- _TASK INSTRUCTIONS_:
From the line that contains "[00:00:08.35]" through the end of the records below, write out each line exactly as it appears, but not the pictures.
--------------------------------------------------
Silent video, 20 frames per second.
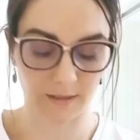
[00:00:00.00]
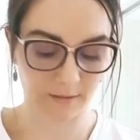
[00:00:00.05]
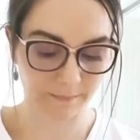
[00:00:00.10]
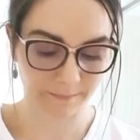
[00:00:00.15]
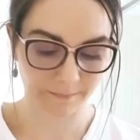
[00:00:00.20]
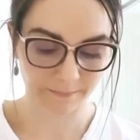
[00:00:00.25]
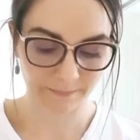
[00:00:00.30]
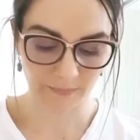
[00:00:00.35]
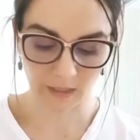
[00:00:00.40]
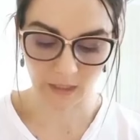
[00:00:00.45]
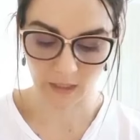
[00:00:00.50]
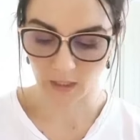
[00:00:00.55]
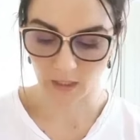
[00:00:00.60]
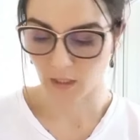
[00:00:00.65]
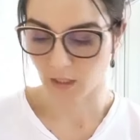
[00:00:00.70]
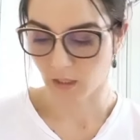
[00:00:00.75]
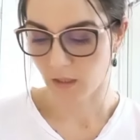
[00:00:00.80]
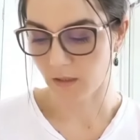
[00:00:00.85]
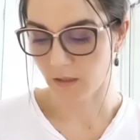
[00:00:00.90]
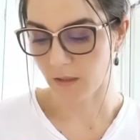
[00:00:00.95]

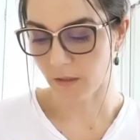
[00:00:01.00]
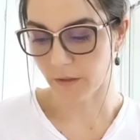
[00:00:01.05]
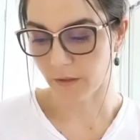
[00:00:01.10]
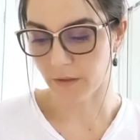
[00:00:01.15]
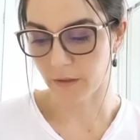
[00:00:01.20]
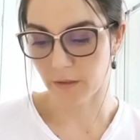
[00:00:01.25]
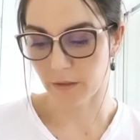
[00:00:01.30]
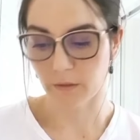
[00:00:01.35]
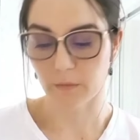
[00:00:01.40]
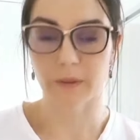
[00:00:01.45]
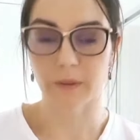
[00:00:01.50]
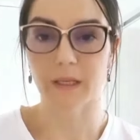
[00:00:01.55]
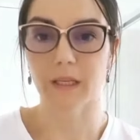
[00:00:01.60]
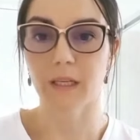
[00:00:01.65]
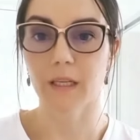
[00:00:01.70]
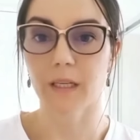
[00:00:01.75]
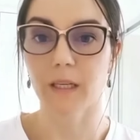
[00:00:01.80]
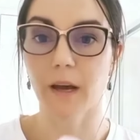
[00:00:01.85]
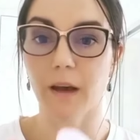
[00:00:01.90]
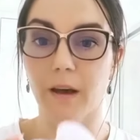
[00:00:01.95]
face. So
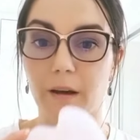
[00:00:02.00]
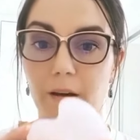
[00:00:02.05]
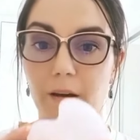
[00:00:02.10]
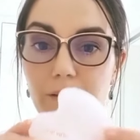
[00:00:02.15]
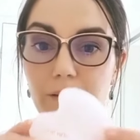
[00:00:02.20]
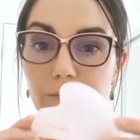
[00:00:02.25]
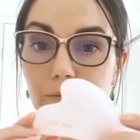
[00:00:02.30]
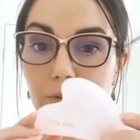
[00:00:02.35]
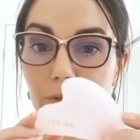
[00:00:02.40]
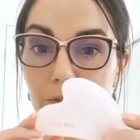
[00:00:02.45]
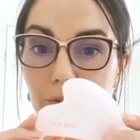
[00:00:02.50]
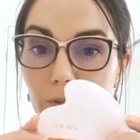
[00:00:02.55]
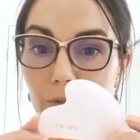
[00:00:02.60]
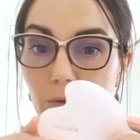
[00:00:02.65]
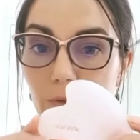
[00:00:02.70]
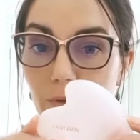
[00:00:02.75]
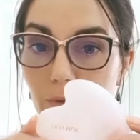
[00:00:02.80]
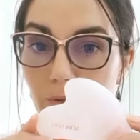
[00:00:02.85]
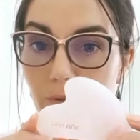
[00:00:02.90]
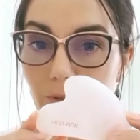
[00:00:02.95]
we have
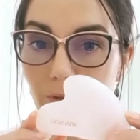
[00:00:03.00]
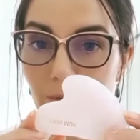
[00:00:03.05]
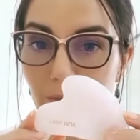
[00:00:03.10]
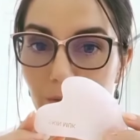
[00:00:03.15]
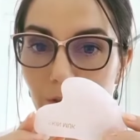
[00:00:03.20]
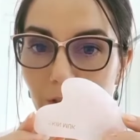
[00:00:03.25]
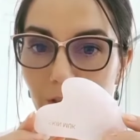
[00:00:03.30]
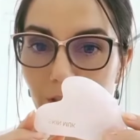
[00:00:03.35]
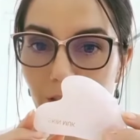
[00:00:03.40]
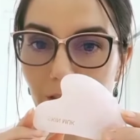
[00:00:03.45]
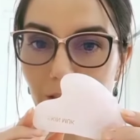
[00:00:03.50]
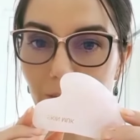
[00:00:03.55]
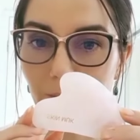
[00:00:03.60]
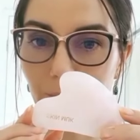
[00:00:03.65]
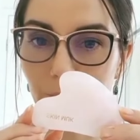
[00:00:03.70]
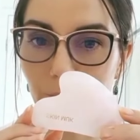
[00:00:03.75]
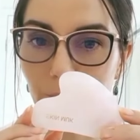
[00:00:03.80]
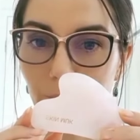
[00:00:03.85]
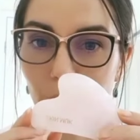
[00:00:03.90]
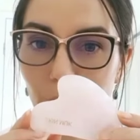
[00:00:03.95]
Rose Quartz Gua Sha
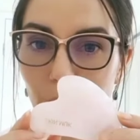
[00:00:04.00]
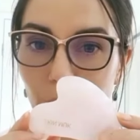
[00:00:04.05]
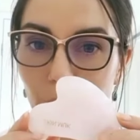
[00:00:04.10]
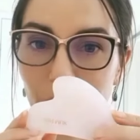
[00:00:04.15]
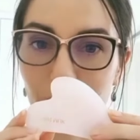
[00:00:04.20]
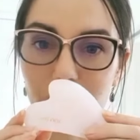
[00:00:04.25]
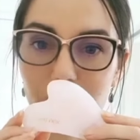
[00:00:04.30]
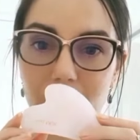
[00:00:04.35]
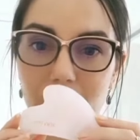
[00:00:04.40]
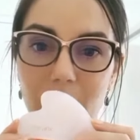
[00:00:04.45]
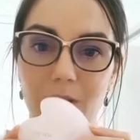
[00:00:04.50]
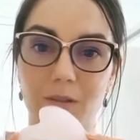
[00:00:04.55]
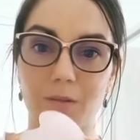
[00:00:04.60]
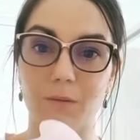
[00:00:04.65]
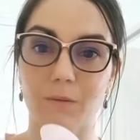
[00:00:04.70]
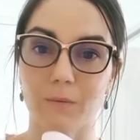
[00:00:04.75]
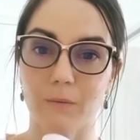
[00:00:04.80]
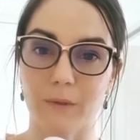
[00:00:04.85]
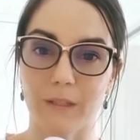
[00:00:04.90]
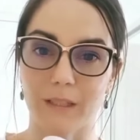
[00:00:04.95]
because
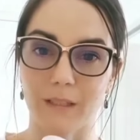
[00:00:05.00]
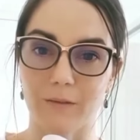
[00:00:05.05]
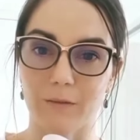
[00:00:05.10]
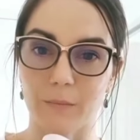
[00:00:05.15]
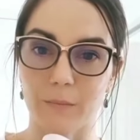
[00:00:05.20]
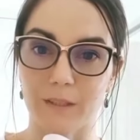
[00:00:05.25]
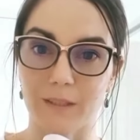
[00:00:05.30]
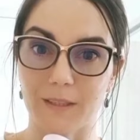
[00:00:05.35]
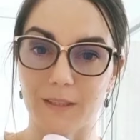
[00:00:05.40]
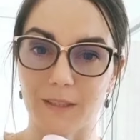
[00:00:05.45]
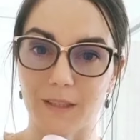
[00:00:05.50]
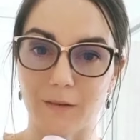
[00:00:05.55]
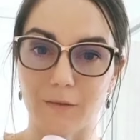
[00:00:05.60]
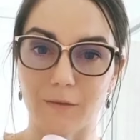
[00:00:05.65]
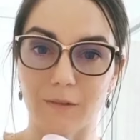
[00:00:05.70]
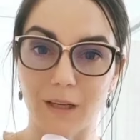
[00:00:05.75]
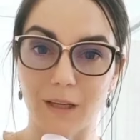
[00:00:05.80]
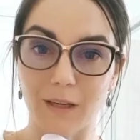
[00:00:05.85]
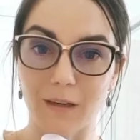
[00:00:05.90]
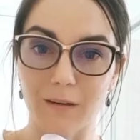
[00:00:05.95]
we love a bit of
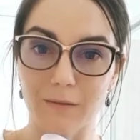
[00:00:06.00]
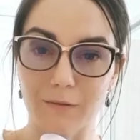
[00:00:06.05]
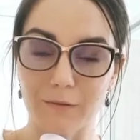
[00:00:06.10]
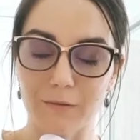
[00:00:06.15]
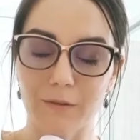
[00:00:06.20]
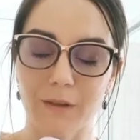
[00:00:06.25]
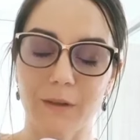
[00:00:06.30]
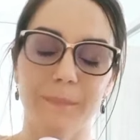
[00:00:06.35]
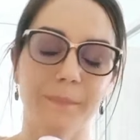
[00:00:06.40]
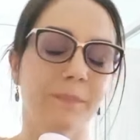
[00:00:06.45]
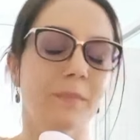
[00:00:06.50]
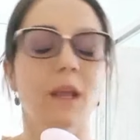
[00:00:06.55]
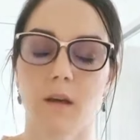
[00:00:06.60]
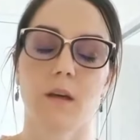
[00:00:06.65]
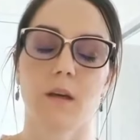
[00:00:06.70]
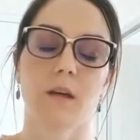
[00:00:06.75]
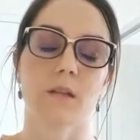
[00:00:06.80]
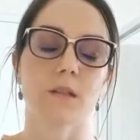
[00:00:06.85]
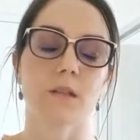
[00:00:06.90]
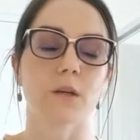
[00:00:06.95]
self-love.
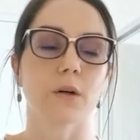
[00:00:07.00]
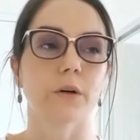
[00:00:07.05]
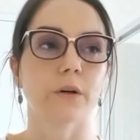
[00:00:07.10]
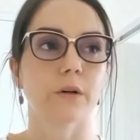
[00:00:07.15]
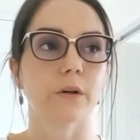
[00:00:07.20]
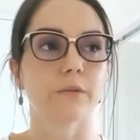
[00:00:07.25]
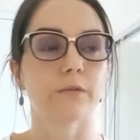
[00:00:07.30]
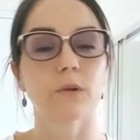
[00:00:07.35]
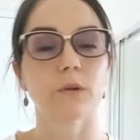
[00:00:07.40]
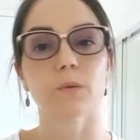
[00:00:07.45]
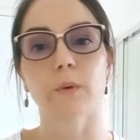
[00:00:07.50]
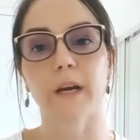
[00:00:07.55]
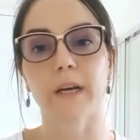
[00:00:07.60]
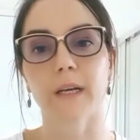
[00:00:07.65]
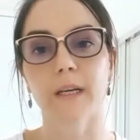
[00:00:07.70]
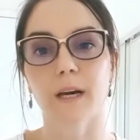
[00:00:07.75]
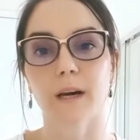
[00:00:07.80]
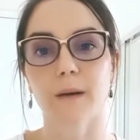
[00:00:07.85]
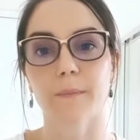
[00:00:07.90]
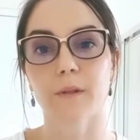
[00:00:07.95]
So if you
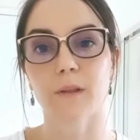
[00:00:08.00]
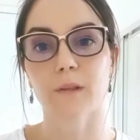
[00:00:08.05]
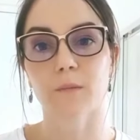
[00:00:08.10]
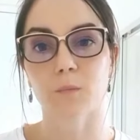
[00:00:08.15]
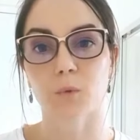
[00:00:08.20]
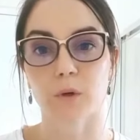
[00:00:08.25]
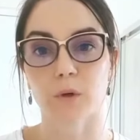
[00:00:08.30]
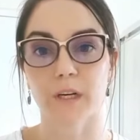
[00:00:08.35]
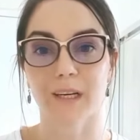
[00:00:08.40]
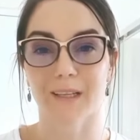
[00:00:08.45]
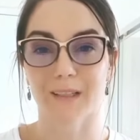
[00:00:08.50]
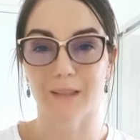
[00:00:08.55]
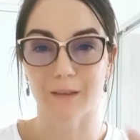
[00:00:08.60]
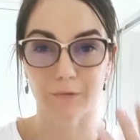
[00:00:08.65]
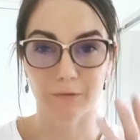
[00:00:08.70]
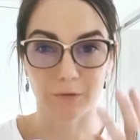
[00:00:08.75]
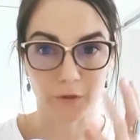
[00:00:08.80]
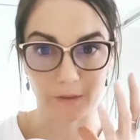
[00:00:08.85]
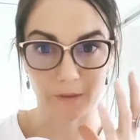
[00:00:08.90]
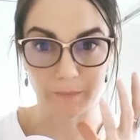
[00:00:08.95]
wake up in the morning and
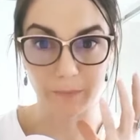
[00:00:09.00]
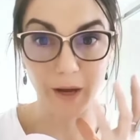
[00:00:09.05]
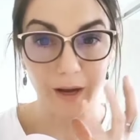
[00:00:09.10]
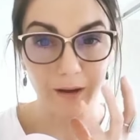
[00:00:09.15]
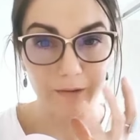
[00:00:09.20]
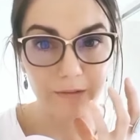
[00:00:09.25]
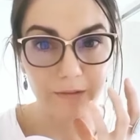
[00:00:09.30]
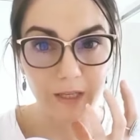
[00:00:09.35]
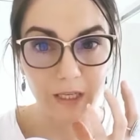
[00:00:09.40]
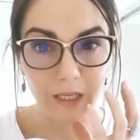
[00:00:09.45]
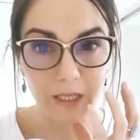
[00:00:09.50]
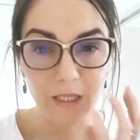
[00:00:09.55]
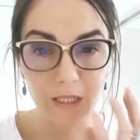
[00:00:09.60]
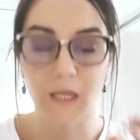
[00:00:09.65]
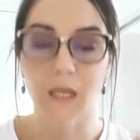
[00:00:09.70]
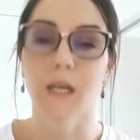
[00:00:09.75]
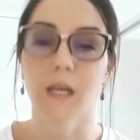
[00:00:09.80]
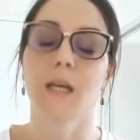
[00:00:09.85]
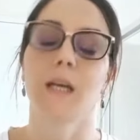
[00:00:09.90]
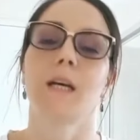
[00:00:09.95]
you're very
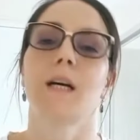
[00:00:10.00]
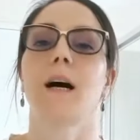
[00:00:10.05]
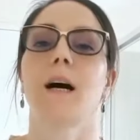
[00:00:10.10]
puffy,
--------------------------------------------------
- _ANSWER BOX_:
[00:00:08.35]
[00:00:08.40]
[00:00:08.45]
[00:00:08.50]
[00:00:08.55]
[00:00:08.60]
[00:00:08.65]
[00:00:08.70]
[00:00:08.75]
[00:00:08.80]
[00:00:08.85]
[00:00:08.90]
[00:00:08.95]
wake up in the morning and
[00:00:09.00]
[00:00:09.05]
[00:00:09.10]
[00:00:09.15]
[00:00:09.20]
[00:00:09.25]
[00:00:09.30]
[00:00:09.35]
[00:00:09.40]
[00:00:09.45]
[00:00:09.50]
[00:00:09.55]
[00:00:09.60]
[00:00:09.65]
[00:00:09.70]
[00:00:09.75]
[00:00:09.80]
[00:00:09.85]
[00:00:09.90]
[00:00:09.95]
you're very
[00:00:10.00]
[00:00:10.05]
[00:00:10.10]
puffy,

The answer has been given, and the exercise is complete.